Tags
caving, Guha Tujoh, Laweung, pedalaman, Pidie, Seulawah, tempat wisata
Derap langkah Nur Budaisyah terhenti di satu sudut di lorong gelap bawah tanah itu. Di tangannya tertenteng panyoet culoet (lampu teplok). Kami mengekor di belakang. Satu lampu darurat (emergency lamp) sebagai penerang tambahan ada di tangan saya.
“Bisa dimatikan sebentar lampunya, Nak?” Nenek itu meminta tanpa menoleh. Pandangannya tertuju kepada sebuah batu besar yang ada di hadapan kami. Saya tahu itu ditujukan ke saya. Tak ada satu pun di antara kami kecuali saya dan dia yang menggunakan penerang di lorong gelap bawah tanah ini.
Di segala arah, yang mampu terlihat adalah batu-batu karst besar.
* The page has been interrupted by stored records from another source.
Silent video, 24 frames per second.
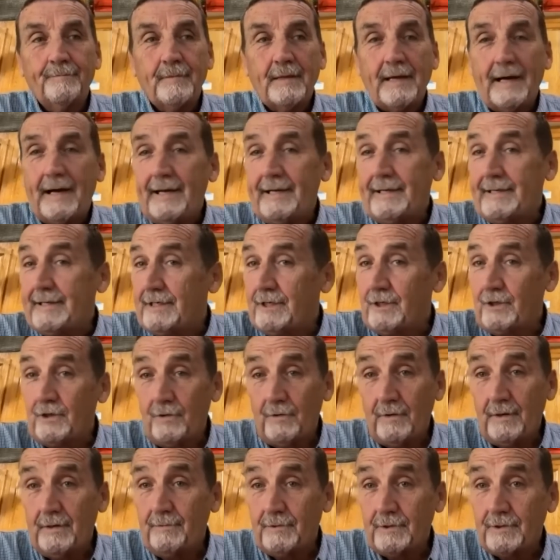I didn't
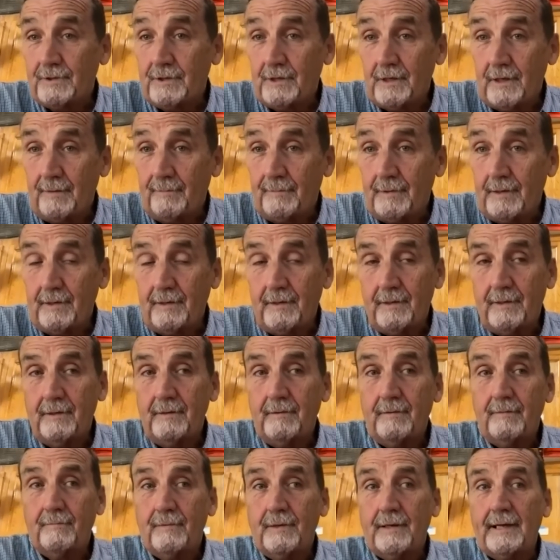know he was coming.
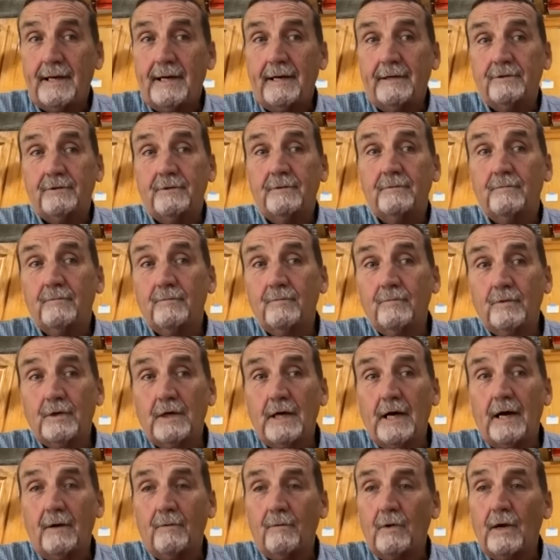But I
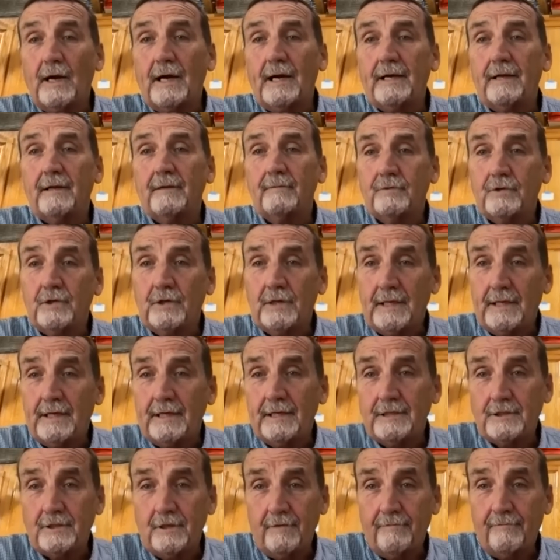got right up to the
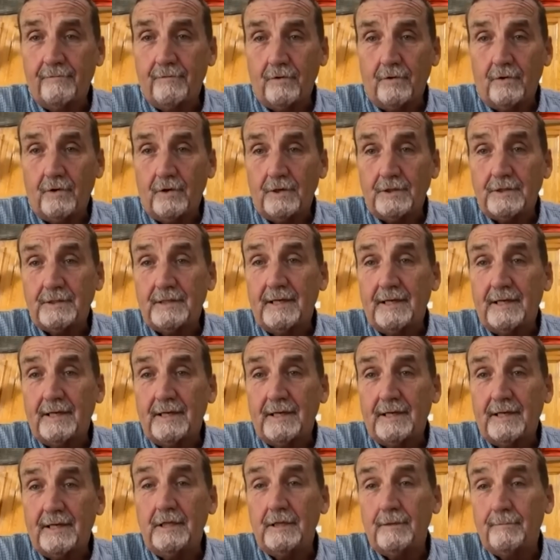edge of the forest and I could
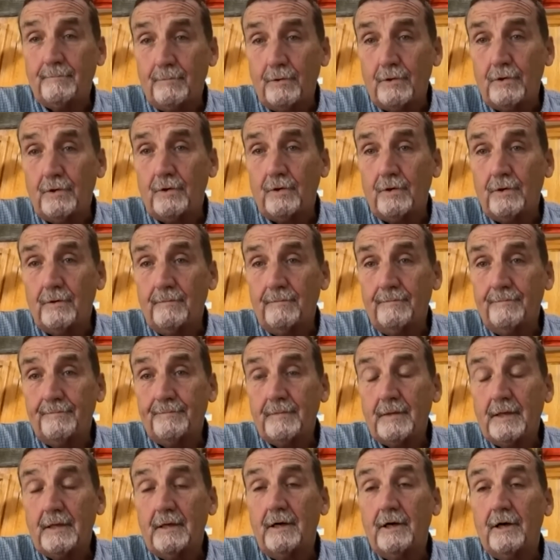see the bird
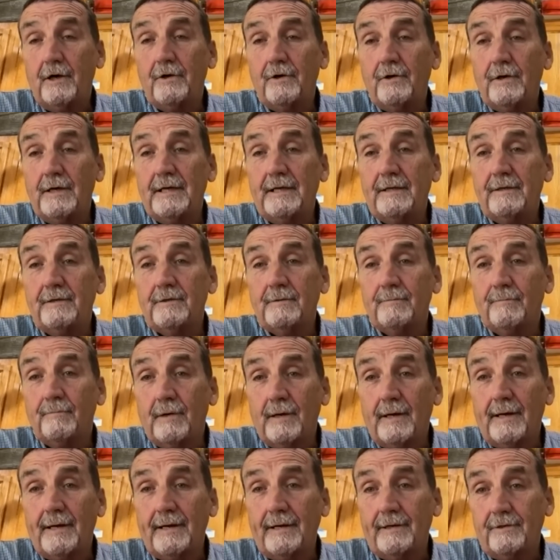underneath some
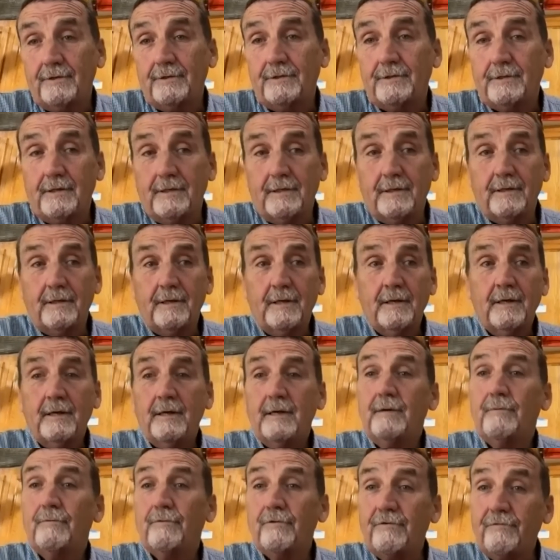briars and
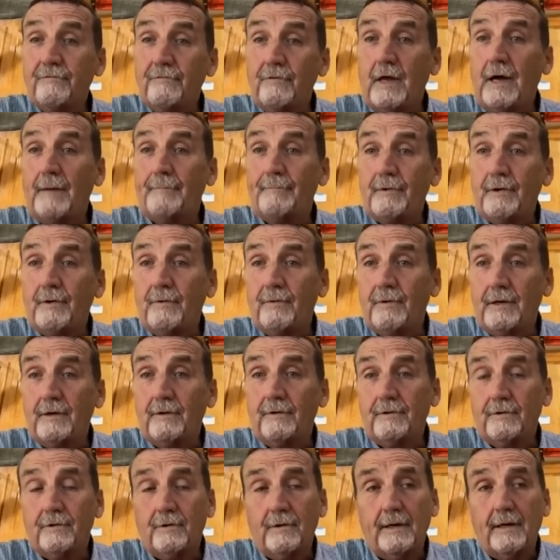it was flopping around
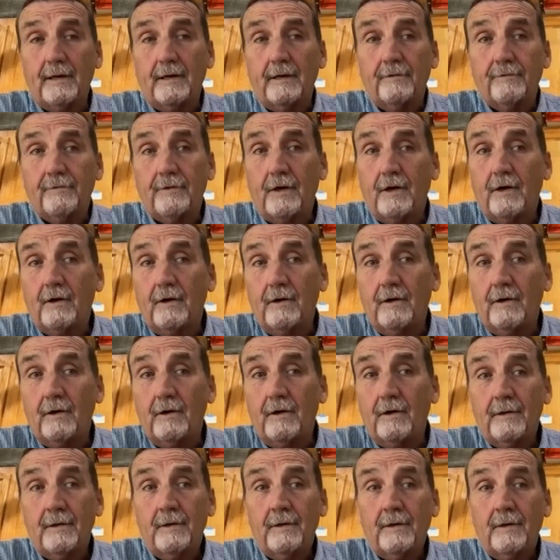on the ground. I thought
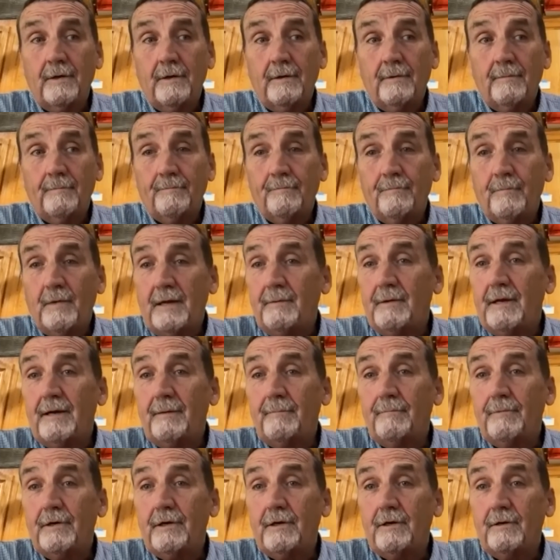maybe I
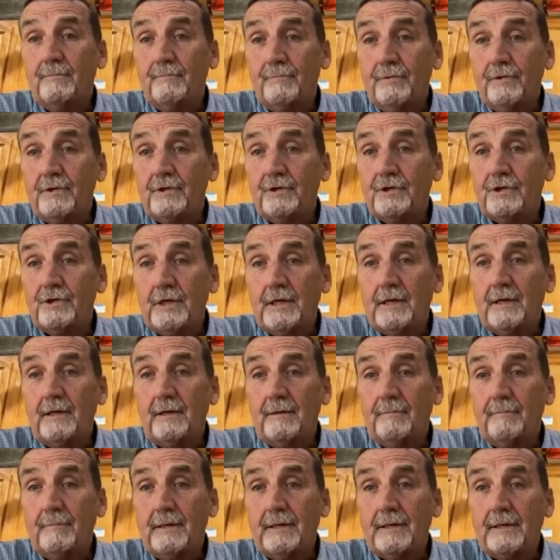better put a shell
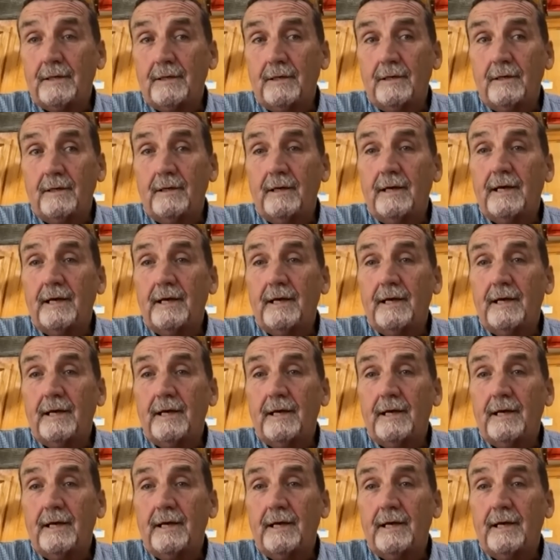in my gun.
Kiri, kanan, atas, dan bawah. Semuanya. Kotoran kering kelelawar berserak di lantai.
“Boleh,” jawab saya, lantas menekan tombol off pada lampu emergency itu.
Jarak pandang kian menipis. Kini wajah tiga rekan yang tepat berada di samping saya pun terlihat samar-samar. Jarak pandang ke segala arah tak lebih dari satu meter. Padahal, dengan dua penerang yang masih menyala saja, ruangan ini masih terasa gelap.